Dataset items:
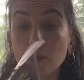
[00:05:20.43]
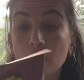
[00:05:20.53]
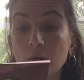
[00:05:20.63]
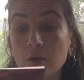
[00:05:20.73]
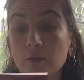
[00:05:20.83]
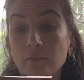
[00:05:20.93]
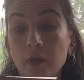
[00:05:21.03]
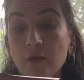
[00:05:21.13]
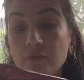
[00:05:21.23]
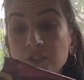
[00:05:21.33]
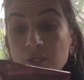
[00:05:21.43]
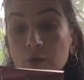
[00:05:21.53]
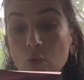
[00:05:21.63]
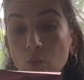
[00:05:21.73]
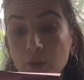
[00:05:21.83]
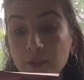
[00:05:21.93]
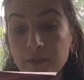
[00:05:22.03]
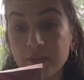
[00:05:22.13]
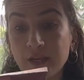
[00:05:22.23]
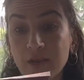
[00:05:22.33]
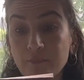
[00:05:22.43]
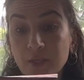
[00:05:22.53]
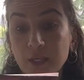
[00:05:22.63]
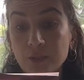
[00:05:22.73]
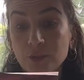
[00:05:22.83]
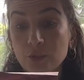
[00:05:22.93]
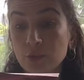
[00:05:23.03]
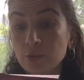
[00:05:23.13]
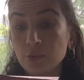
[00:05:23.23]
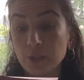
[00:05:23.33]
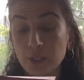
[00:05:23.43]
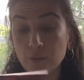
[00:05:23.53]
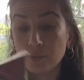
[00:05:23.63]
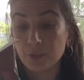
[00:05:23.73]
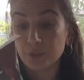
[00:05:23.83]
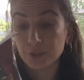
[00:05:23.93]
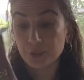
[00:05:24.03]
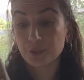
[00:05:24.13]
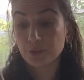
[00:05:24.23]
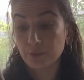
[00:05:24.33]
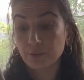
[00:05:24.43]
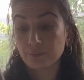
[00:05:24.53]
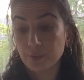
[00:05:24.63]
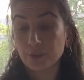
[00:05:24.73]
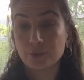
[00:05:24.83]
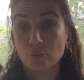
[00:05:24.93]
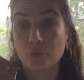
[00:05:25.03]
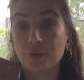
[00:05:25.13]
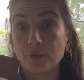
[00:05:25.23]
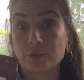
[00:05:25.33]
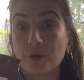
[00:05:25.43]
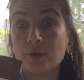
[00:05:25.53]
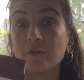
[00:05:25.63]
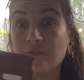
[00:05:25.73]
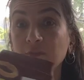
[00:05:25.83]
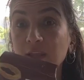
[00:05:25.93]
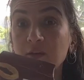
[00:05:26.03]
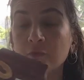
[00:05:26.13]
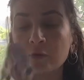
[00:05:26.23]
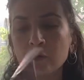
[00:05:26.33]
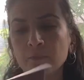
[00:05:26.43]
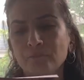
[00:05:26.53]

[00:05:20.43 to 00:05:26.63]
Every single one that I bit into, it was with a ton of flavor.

◆ **Directions**
Starting at the line that contains "[00:05:24.63]", return every line through the end of the records above exactly as written, and return no pictures.

◆ **Exercise solution**
[00:05:24.63]
[00:05:24.73]
[00:05:24.83]
[00:05:24.93]
[00:05:25.03]
[00:05:25.13]
[00:05:25.23]
[00:05:25.33]
[00:05:25.43]
[00:05:25.53]
[00:05:25.63]
[00:05:25.73]
[00:05:25.83]
[00:05:25.93]
[00:05:26.03]
[00:05:26.13]
[00:05:26.23]
[00:05:26.33]
[00:05:26.43]
[00:05:26.53]

[00:05:20.43 to 00:05:26.63]
Every single one that I bit into, it was with a ton of flavor.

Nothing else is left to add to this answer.